Incarceration of children went up. This is surprising because one of the programs, “Incredible Youth” ($200K) is supposed to decrease incarceration. On page 80, authorities blamed a “coding error”.
$2,393,926 of funding for “at risk” families is likely wasted. (Page 120 column six of LA County PEI Plan) They are social service programs that purport to help people ‘at risk’ of mental illness. There are no known factors that put people at risk of “serious” mental illness (other than having a parent with it, which is a genetic issue). There are issues, like losing a family member or job that do put people at risk of being sad, being depressed, but not of the most serious mental illnesses like schizophrenia and bipolar disorder that MHSA was intended to prioritize. (Page 30. Also see page 88 for stats on how well this group “who are at higher levels of recovery” are doing.)
$2,899,231 of Trauma Recovery spending are likely wasted (Page 120 column 7 of LA County Plan)

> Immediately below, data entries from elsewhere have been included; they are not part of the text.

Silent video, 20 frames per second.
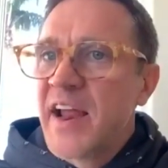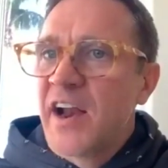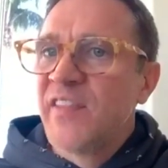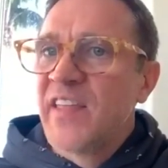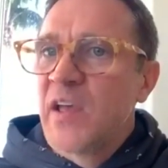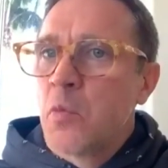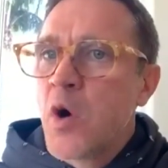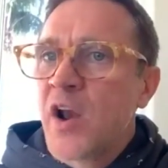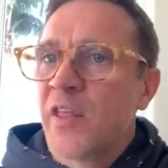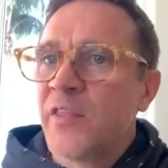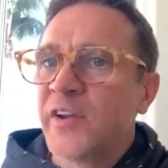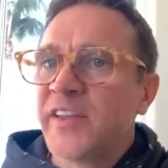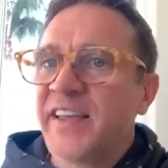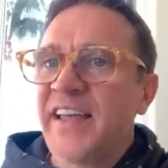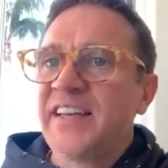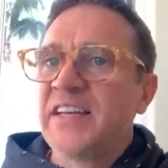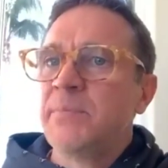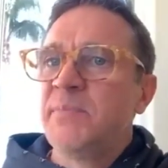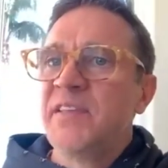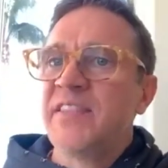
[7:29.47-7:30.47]
and they wanted their
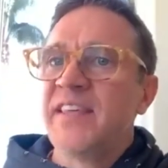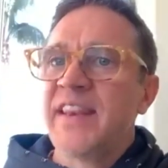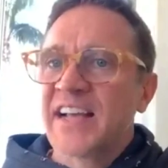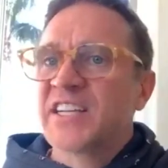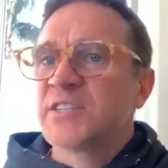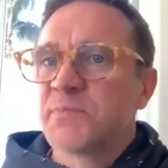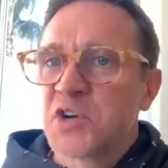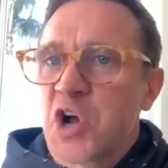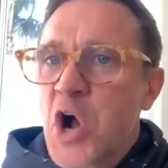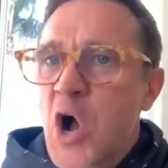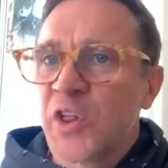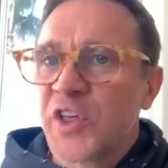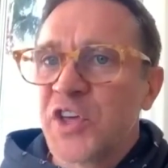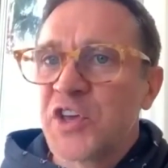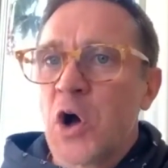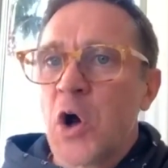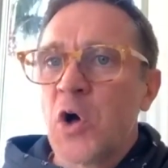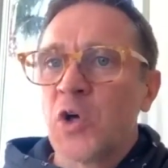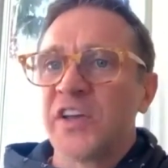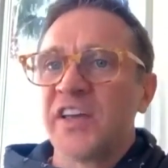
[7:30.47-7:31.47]
kid to be the next Macaulay
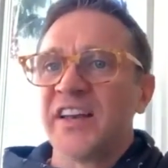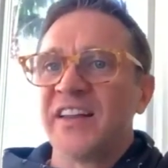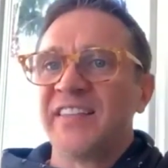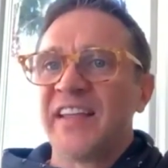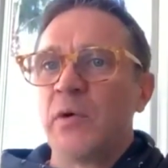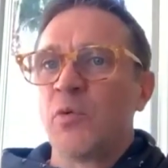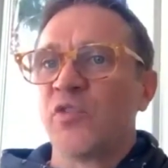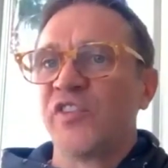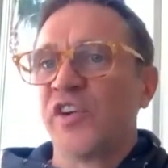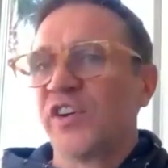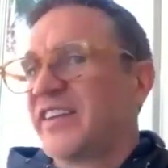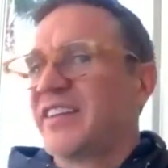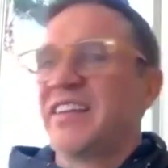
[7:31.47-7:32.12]
Culkin, and theirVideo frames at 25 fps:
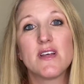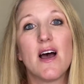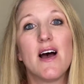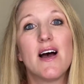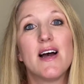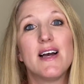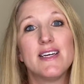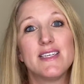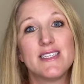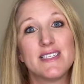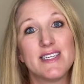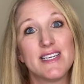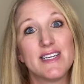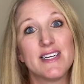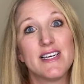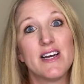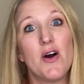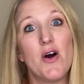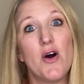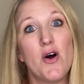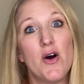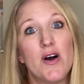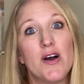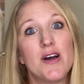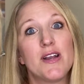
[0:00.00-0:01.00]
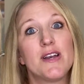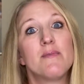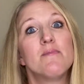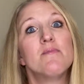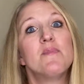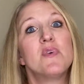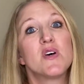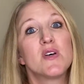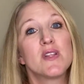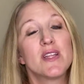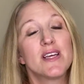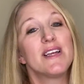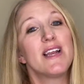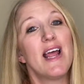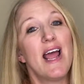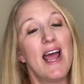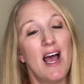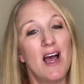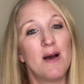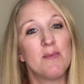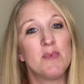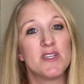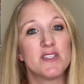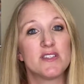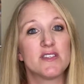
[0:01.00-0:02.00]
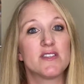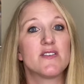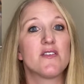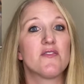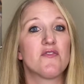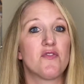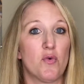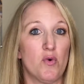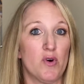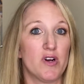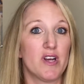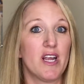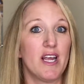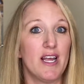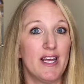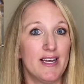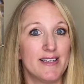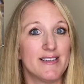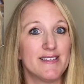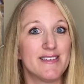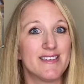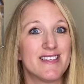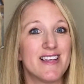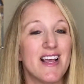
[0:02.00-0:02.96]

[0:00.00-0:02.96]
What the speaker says: I did it on building habits for kids.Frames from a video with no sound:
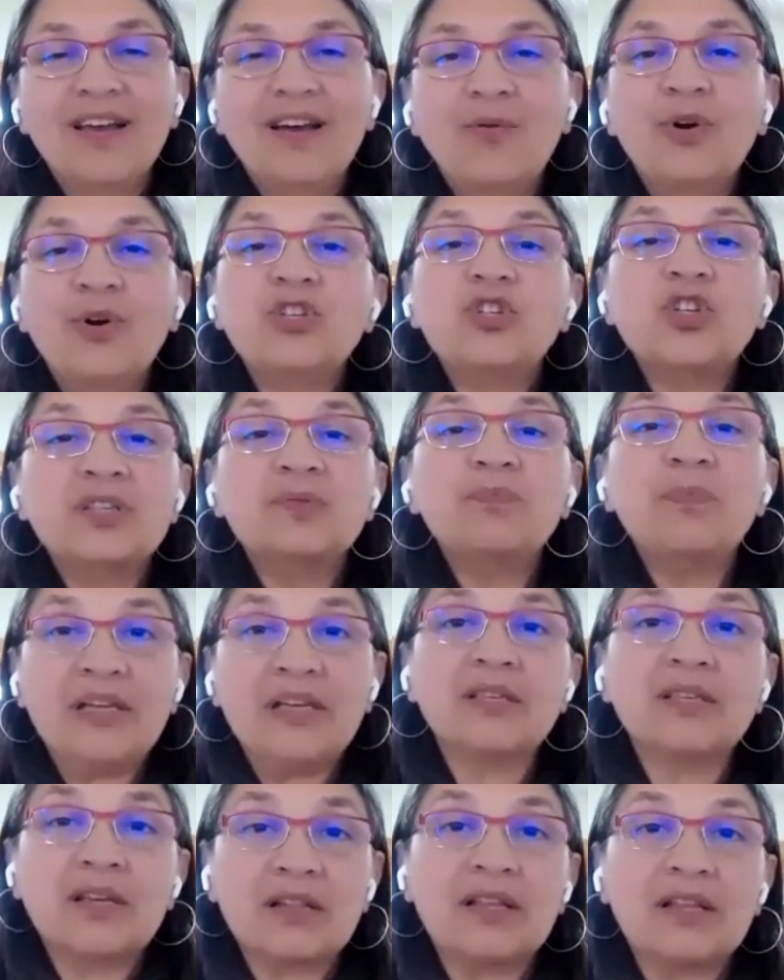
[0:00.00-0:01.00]
which is
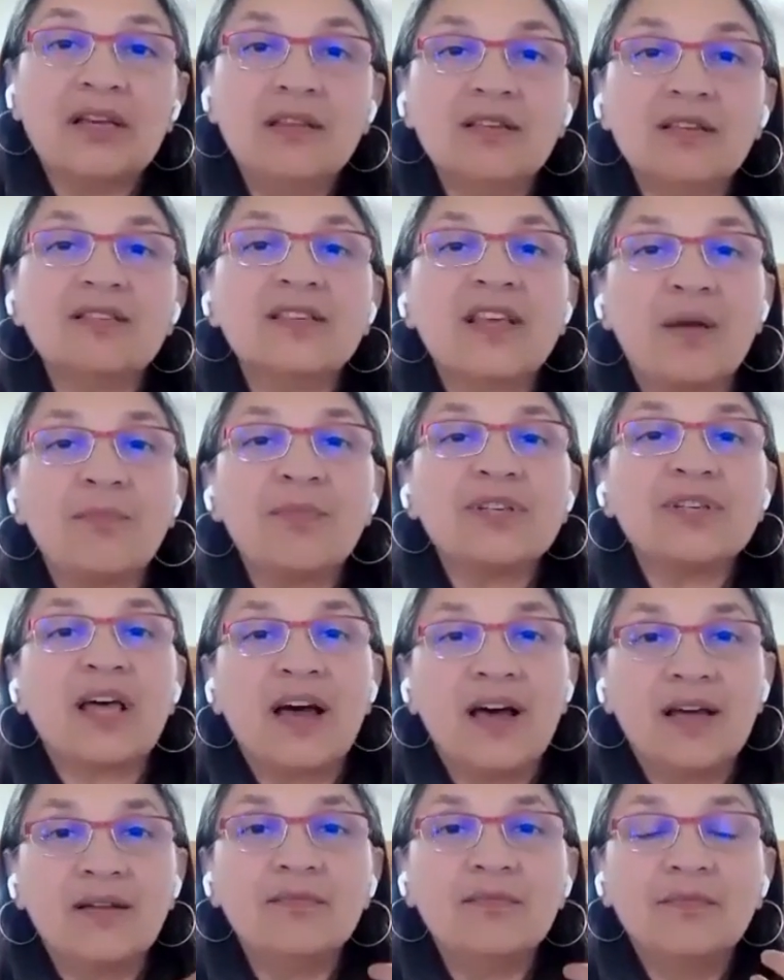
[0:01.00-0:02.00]
basically the same as
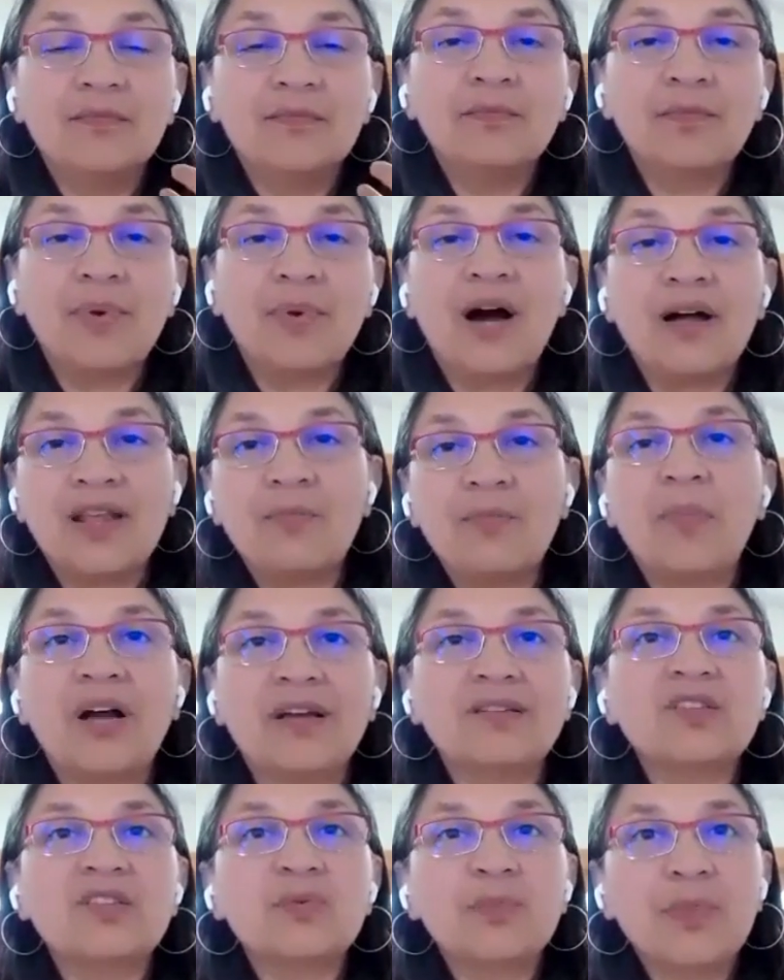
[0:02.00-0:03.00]
that body,
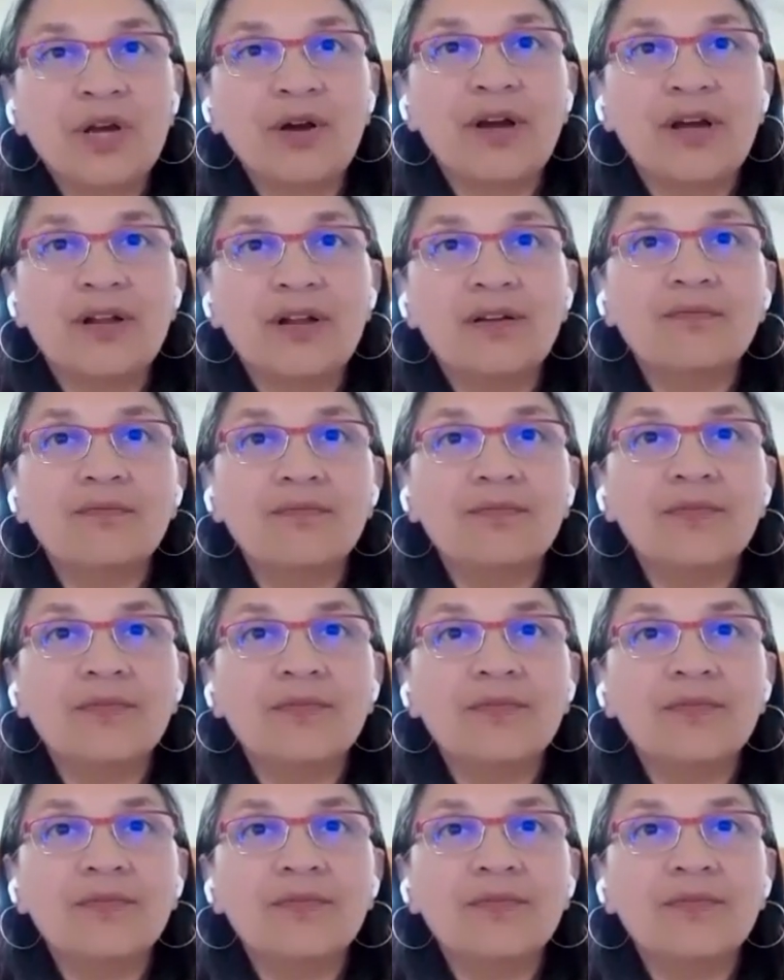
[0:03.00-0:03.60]
mind, spirit.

. Trauma is not a mental illness. Almost everyone experiences trauma of some degree of severity (losing a loved one, having an accident, witnessing something horrible). PTSD is a mental illness. Severe traumatic events (being held prisoner, war, etc.) might cause trauma disorder. But these services are likely going to people who experienced the rights of passage we all experience: knowing someone who died, failing a grade in school, breaking up with a boy/girlfriend, not paying rent, etc. For example, “Incredible Years” is a crime prevention initiative aimed at aggressive youth.
Many of the other programs Los Angeles is spending on are social service programs masquerading as mental illness programs: Reflective Parenting, Strengthening Families, Positive Parenting, Brief Strategic Family Therapy, Loving Intervention for Family Enrichment Program, Multidimensional Family Therapy Program and Promoting Alternative Thinking Strategies.
CONCLUSION
Flawed process led to massive mission creep. A stakeholder driven “gold rush” that excluded experts who work with the seriously mentally ill resulted in funding programs not directly related to the purpose of PEI or MHSA.